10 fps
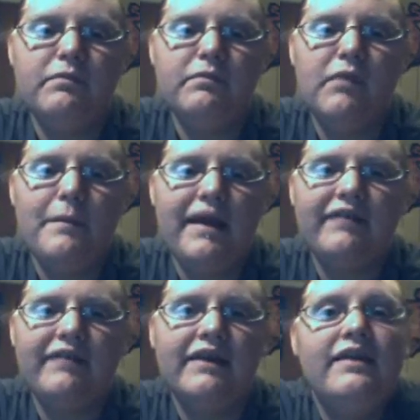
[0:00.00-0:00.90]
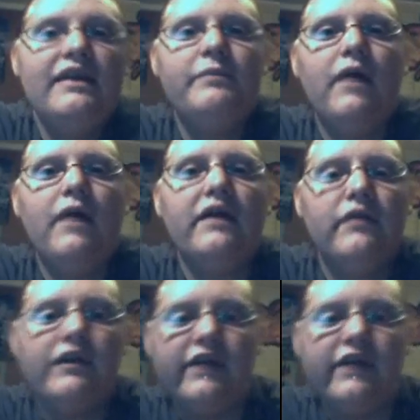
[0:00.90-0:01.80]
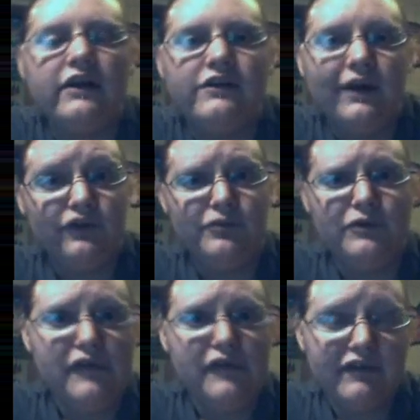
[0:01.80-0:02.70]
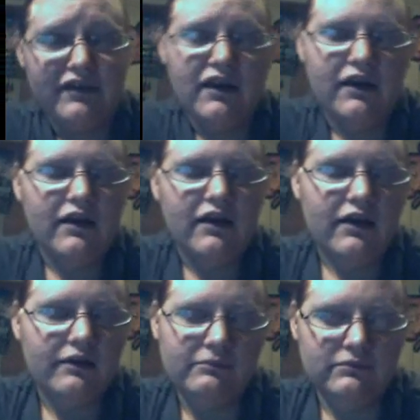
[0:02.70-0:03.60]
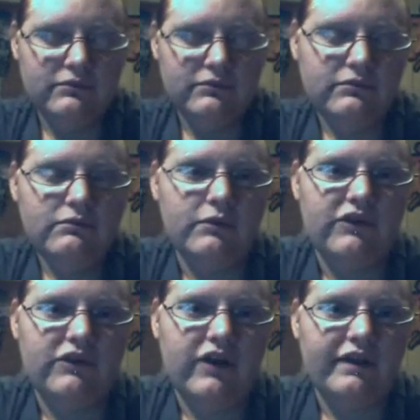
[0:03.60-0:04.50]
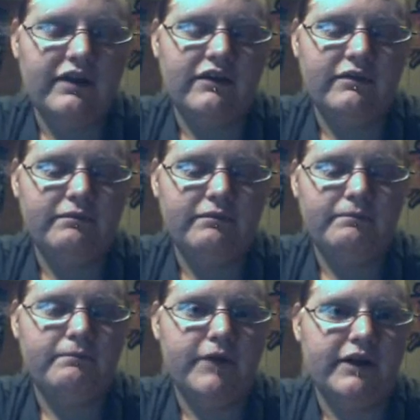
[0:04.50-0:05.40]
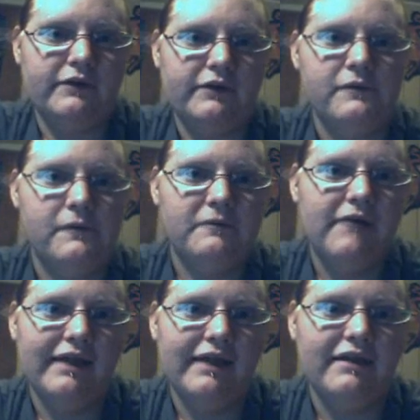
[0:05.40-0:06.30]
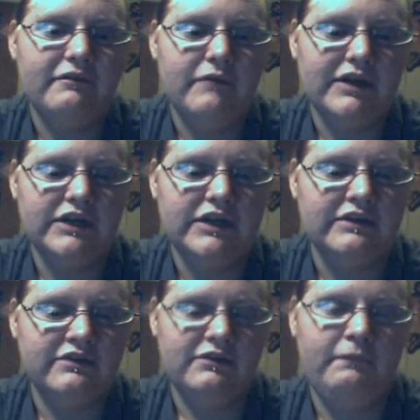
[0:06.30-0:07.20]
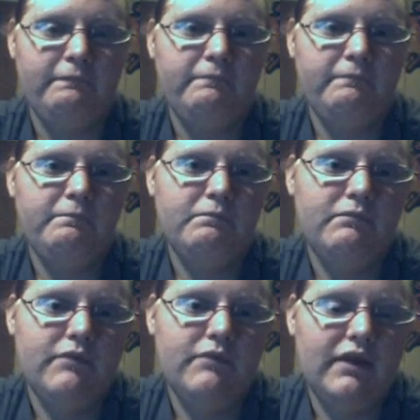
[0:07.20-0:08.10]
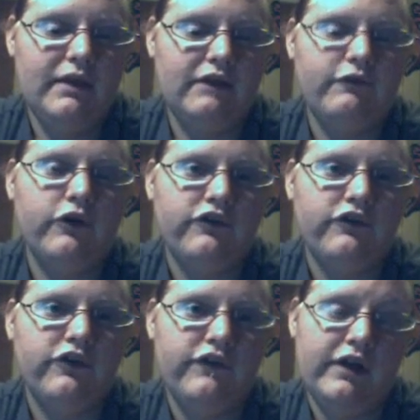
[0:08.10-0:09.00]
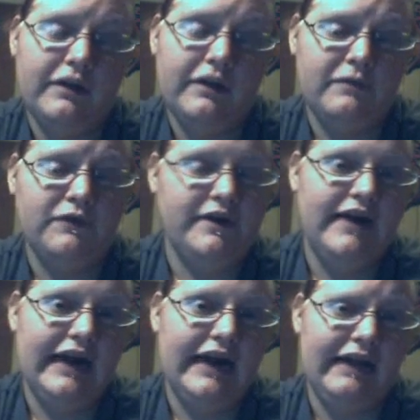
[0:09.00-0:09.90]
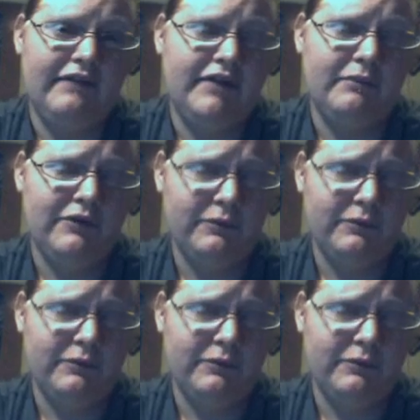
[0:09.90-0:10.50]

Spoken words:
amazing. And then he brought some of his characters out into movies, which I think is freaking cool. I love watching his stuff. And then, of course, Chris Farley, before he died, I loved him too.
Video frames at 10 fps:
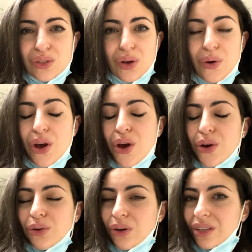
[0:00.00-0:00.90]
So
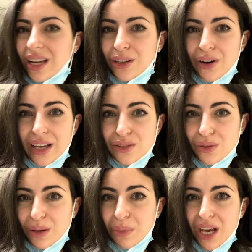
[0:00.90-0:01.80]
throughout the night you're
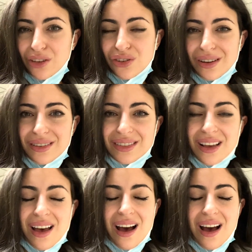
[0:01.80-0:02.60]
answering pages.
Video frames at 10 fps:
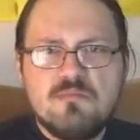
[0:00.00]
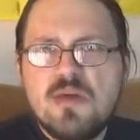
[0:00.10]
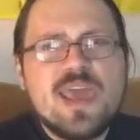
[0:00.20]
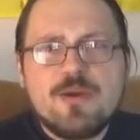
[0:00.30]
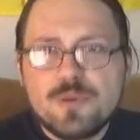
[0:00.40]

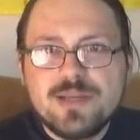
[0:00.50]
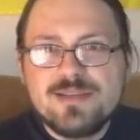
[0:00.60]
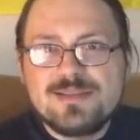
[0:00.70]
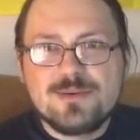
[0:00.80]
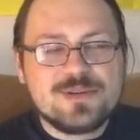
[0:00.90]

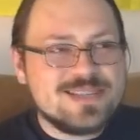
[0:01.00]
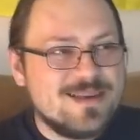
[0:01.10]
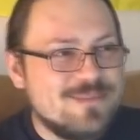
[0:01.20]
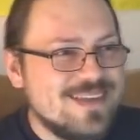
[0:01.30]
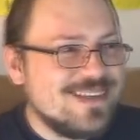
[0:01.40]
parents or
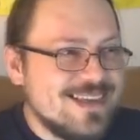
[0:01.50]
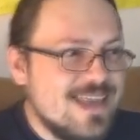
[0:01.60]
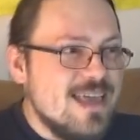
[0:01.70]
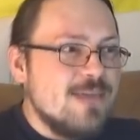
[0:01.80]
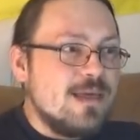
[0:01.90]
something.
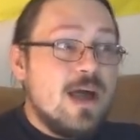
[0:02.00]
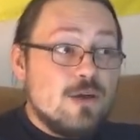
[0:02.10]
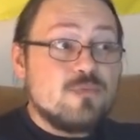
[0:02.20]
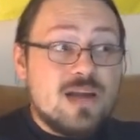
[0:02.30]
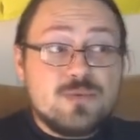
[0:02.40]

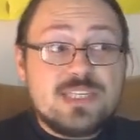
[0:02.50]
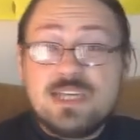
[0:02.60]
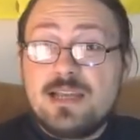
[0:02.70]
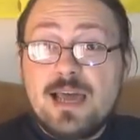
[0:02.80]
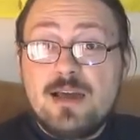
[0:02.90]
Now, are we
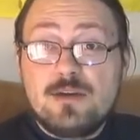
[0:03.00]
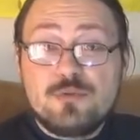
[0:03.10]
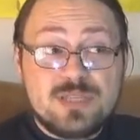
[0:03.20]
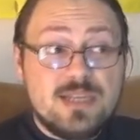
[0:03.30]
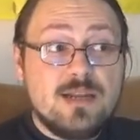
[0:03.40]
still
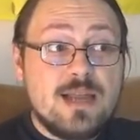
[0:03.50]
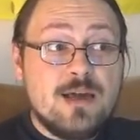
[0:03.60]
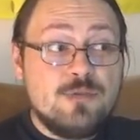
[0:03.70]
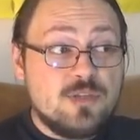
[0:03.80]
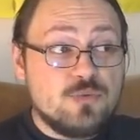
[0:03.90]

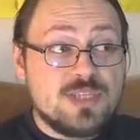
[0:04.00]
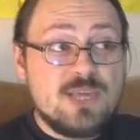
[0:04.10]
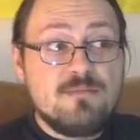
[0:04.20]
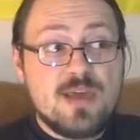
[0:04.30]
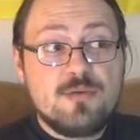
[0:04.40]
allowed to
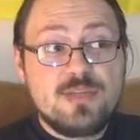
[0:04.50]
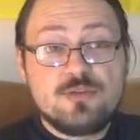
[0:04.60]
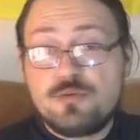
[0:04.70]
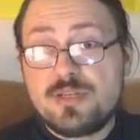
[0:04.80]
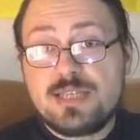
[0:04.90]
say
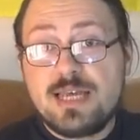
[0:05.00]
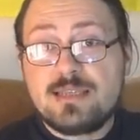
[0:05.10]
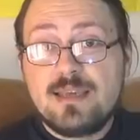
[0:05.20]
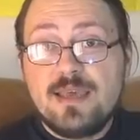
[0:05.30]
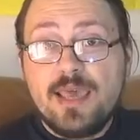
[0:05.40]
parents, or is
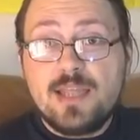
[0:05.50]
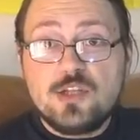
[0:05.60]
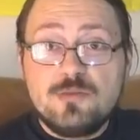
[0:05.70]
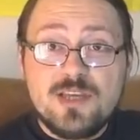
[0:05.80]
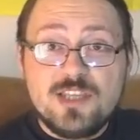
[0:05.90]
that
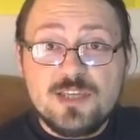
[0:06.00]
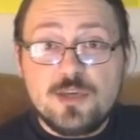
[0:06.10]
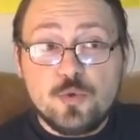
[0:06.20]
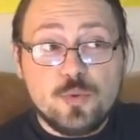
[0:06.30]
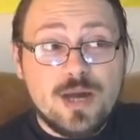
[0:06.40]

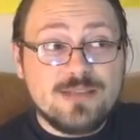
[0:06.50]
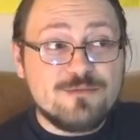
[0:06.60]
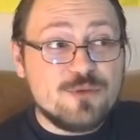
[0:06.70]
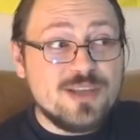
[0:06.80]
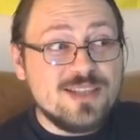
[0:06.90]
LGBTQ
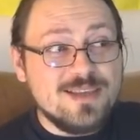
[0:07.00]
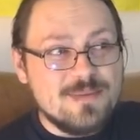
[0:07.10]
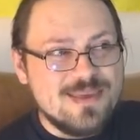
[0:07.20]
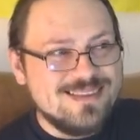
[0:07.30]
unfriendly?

**Task description**
Return all of the entries word for word, but omit the pictures.

**Output**
10 fps
[0:00.00-0:00.90]
[0:00.90-0:01.80]
[0:01.80-0:02.70]
[0:02.70-0:03.60]
[0:03.60-0:04.50]
[0:04.50-0:05.40]
[0:05.40-0:06.30]
[0:06.30-0:07.20]
[0:07.20-0:08.10]
[0:08.10-0:09.00]
[0:09.00-0:09.90]
[0:09.90-0:10.50]

Spoken words:
amazing. And then he brought some of his characters out into movies, which I think is freaking cool. I love watching his stuff. And then, of course, Chris Farley, before he died, I loved him too.
Video frames at 10 fps:
[0:00.00-0:00.90]
So
[0:00.90-0:01.80]
throughout the night you're
[0:01.80-0:02.60]
answering pages.
Video frames at 10 fps:
[0:00.00]
[0:00.10]
[0:00.20]
[0:00.30]
[0:00.40]

[0:00.50]
[0:00.60]
[0:00.70]
[0:00.80]
[0:00.90]

[0:01.00]
[0:01.10]
[0:01.20]
[0:01.30]
[0:01.40]
parents or
[0:01.50]
[0:01.60]
[0:01.70]
[0:01.80]
[0:01.90]
something.
[0:02.00]
[0:02.10]
[0:02.20]
[0:02.30]
[0:02.40]

[0:02.50]
[0:02.60]
[0:02.70]
[0:02.80]
[0:02.90]
Now, are we
[0:03.00]
[0:03.10]
[0:03.20]
[0:03.30]
[0:03.40]
still
[0:03.50]
[0:03.60]
[0:03.70]
[0:03.80]
[0:03.90]

[0:04.00]
[0:04.10]
[0:04.20]
[0:04.30]
[0:04.40]
allowed to
[0:04.50]
[0:04.60]
[0:04.70]
[0:04.80]
[0:04.90]
say
[0:05.00]
[0:05.10]
[0:05.20]
[0:05.30]
[0:05.40]
parents, or is
[0:05.50]
[0:05.60]
[0:05.70]
[0:05.80]
[0:05.90]
that
[0:06.00]
[0:06.10]
[0:06.20]
[0:06.30]
[0:06.40]

[0:06.50]
[0:06.60]
[0:06.70]
[0:06.80]
[0:06.90]
LGBTQ
[0:07.00]
[0:07.10]
[0:07.20]
[0:07.30]
unfriendly?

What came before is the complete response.